Records from a dataset
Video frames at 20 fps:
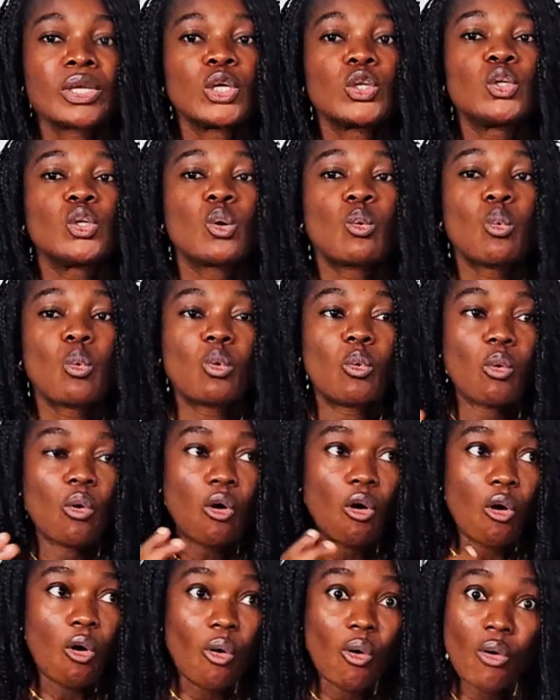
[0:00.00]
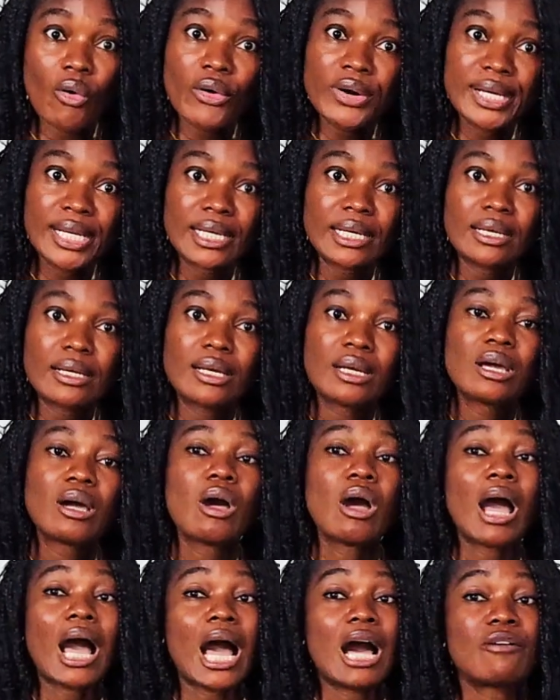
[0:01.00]
you will hoard it,
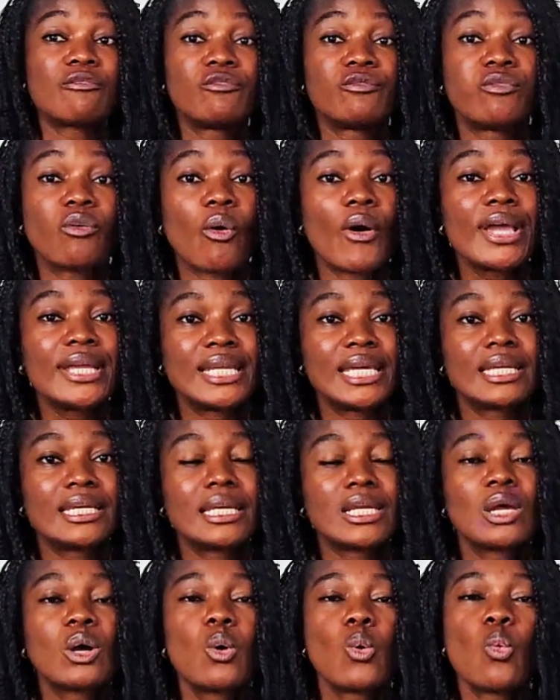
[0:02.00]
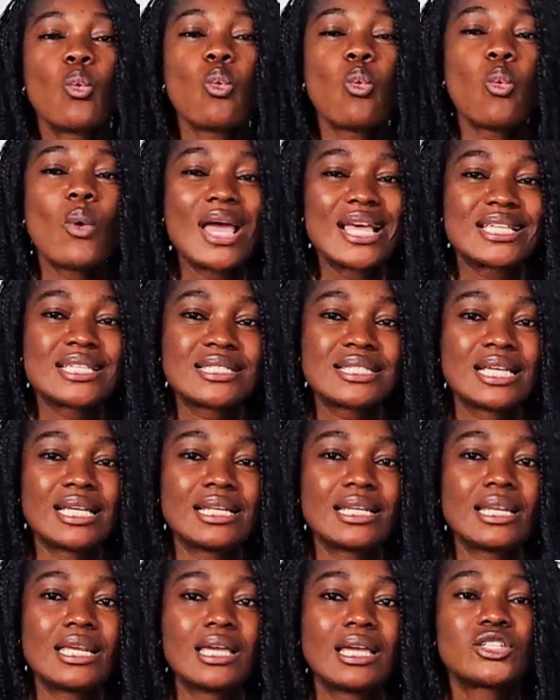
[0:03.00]
avoid it, waste
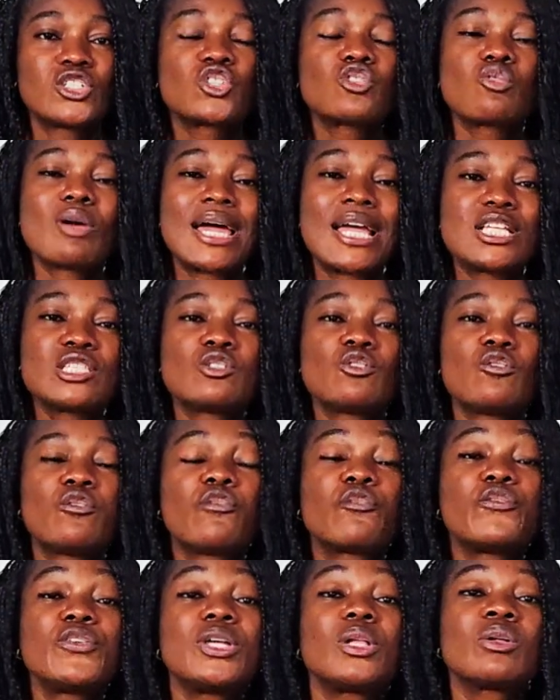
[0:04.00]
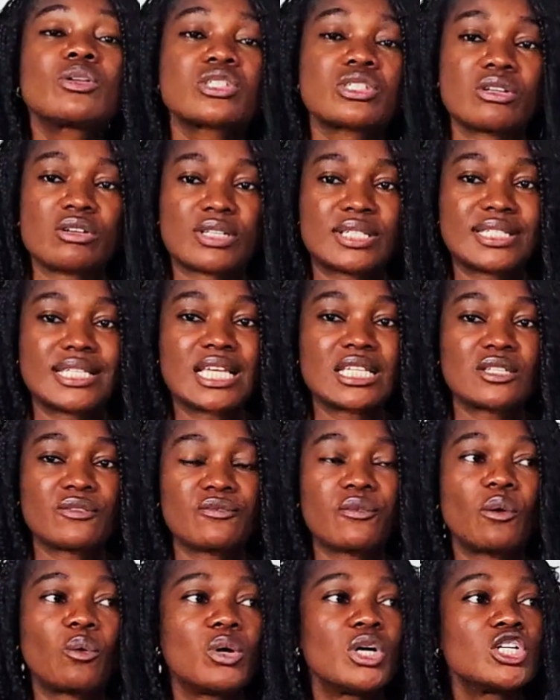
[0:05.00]
it, trying to feel
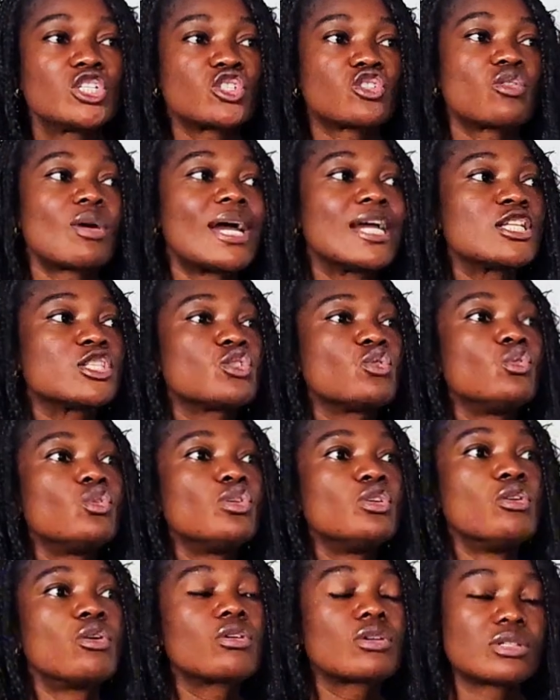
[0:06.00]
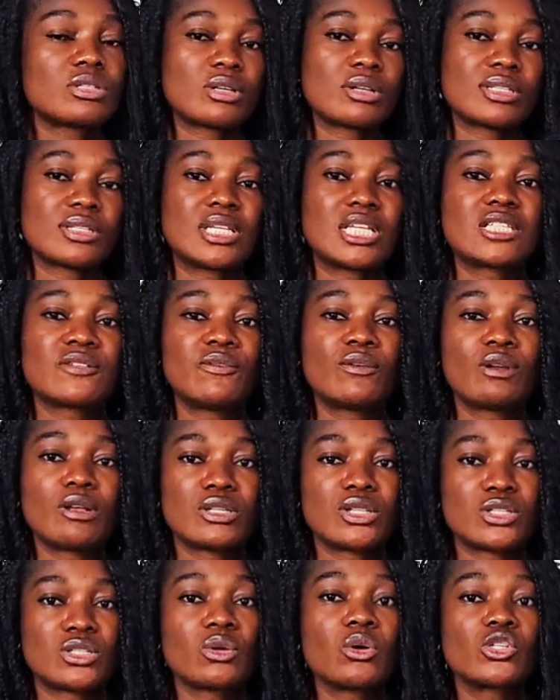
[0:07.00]
successful, trying to look successful
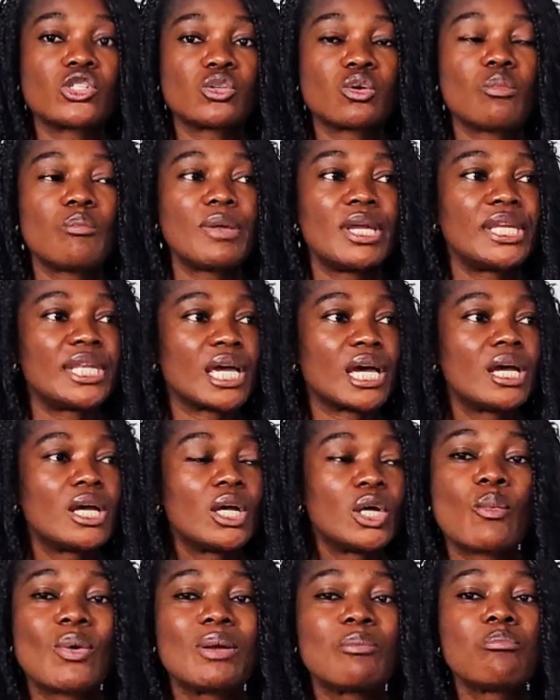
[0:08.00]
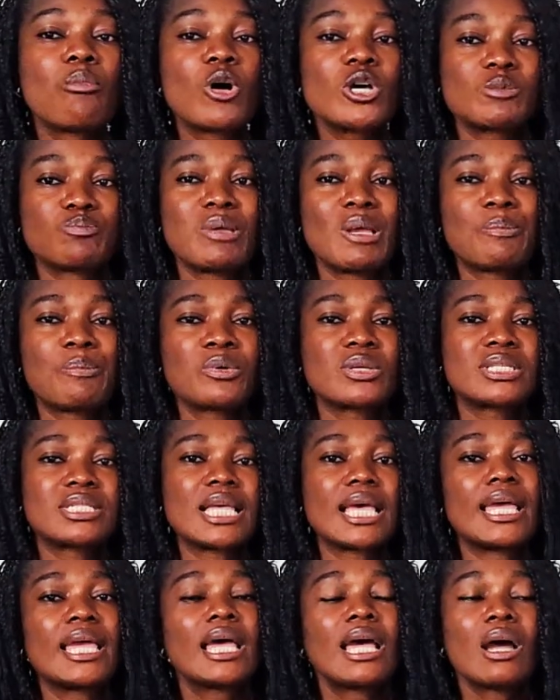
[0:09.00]
on social media. When most people
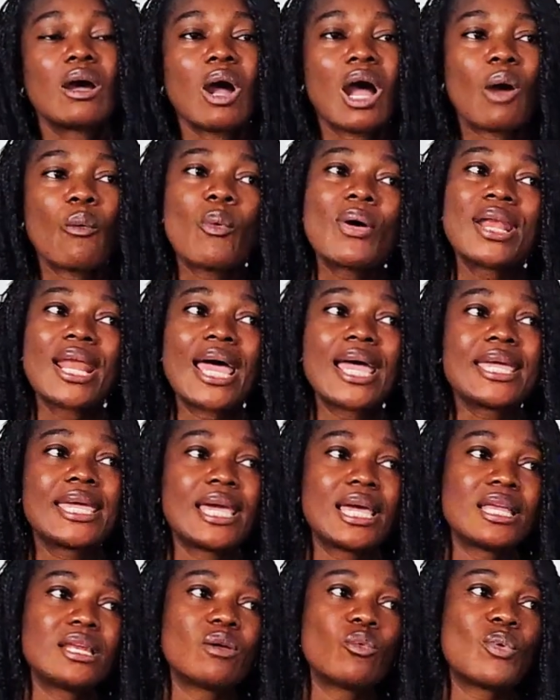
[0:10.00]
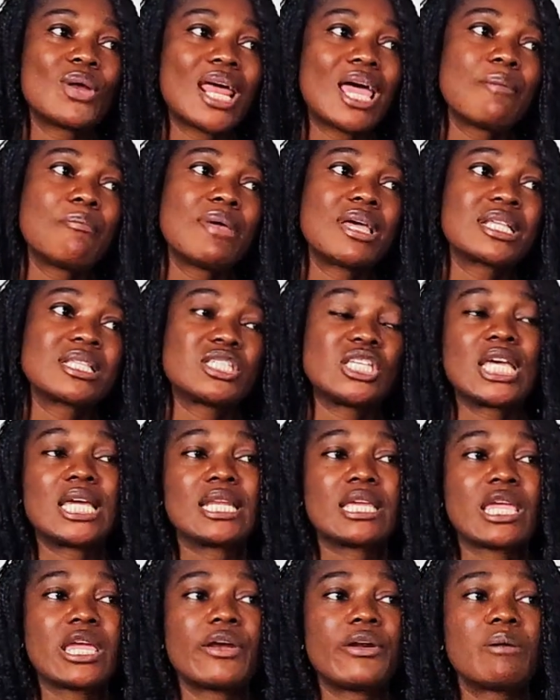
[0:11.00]
say, when I make
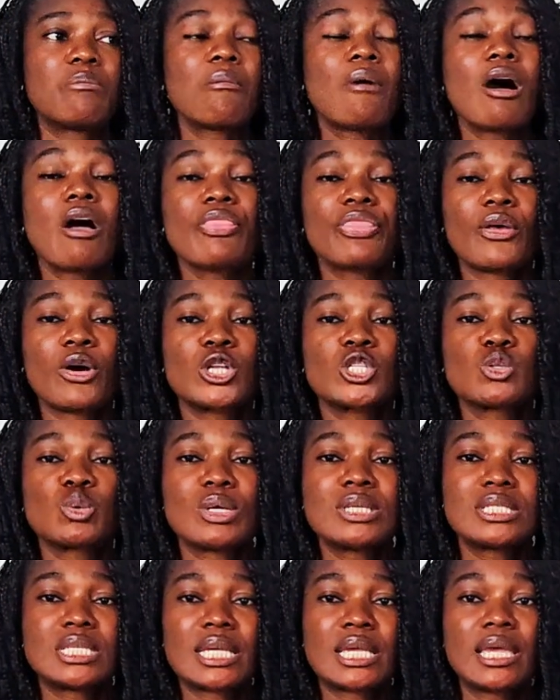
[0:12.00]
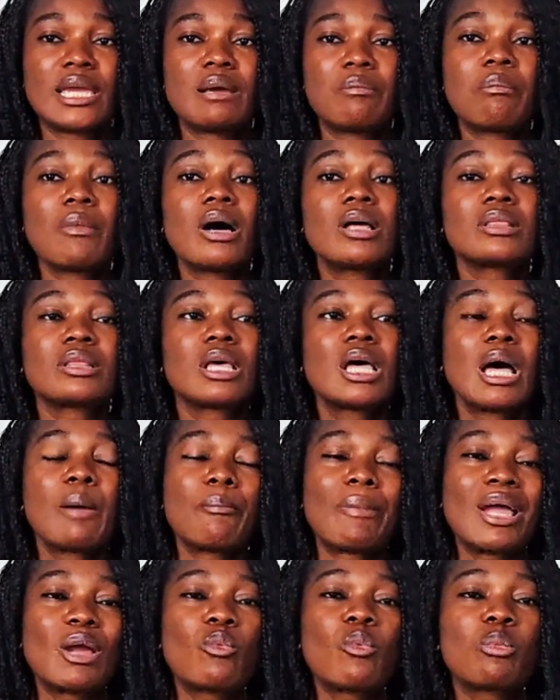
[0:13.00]
10K a month or 20K a month,
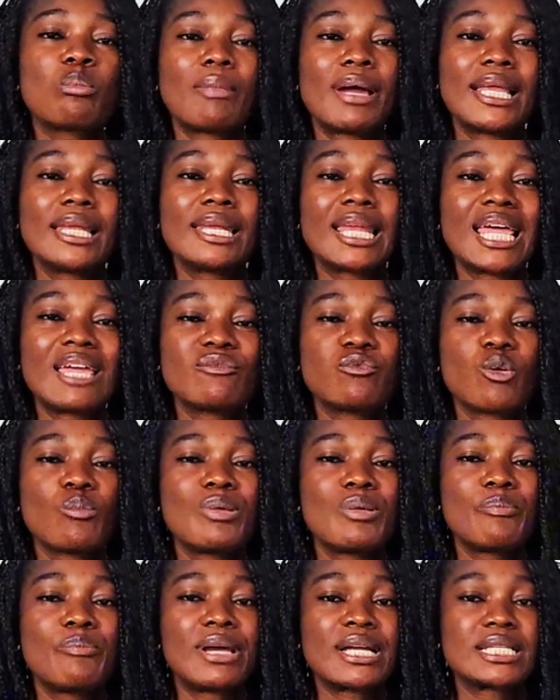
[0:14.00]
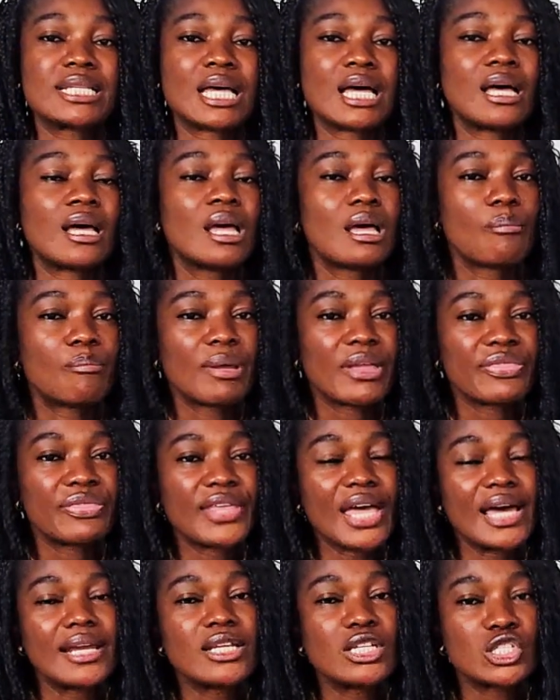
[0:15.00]
my life will be better. But
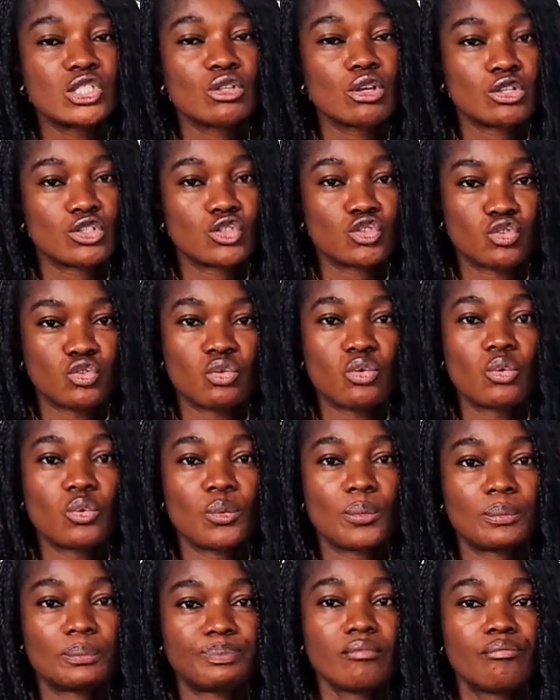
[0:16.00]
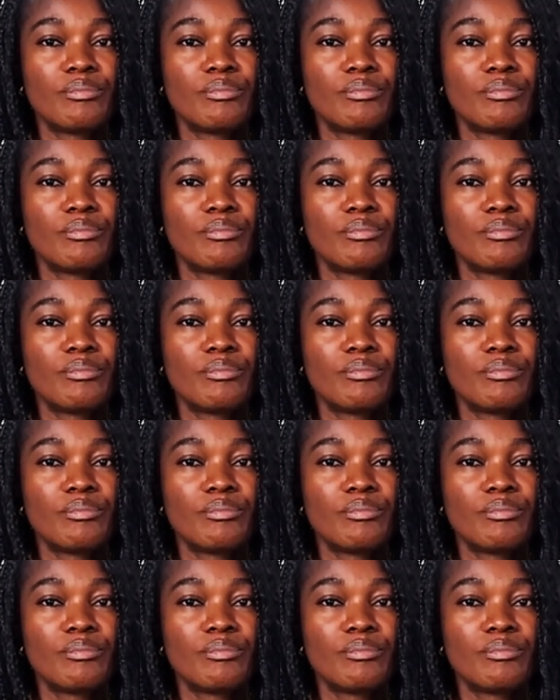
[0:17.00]
that is not true.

Work order » Set down the entries again without change. Leave the pictures out.

Written response »
Video frames at 20 fps:
[0:00.00]
[0:01.00]
you will hoard it,
[0:02.00]
[0:03.00]
avoid it, waste
[0:04.00]
[0:05.00]
it, trying to feel
[0:06.00]
[0:07.00]
successful, trying to look successful
[0:08.00]
[0:09.00]
on social media. When most people
[0:10.00]
[0:11.00]
say, when I make
[0:12.00]
[0:13.00]
10K a month or 20K a month,
[0:14.00]
[0:15.00]
my life will be better. But
[0:16.00]
[0:17.00]
that is not true.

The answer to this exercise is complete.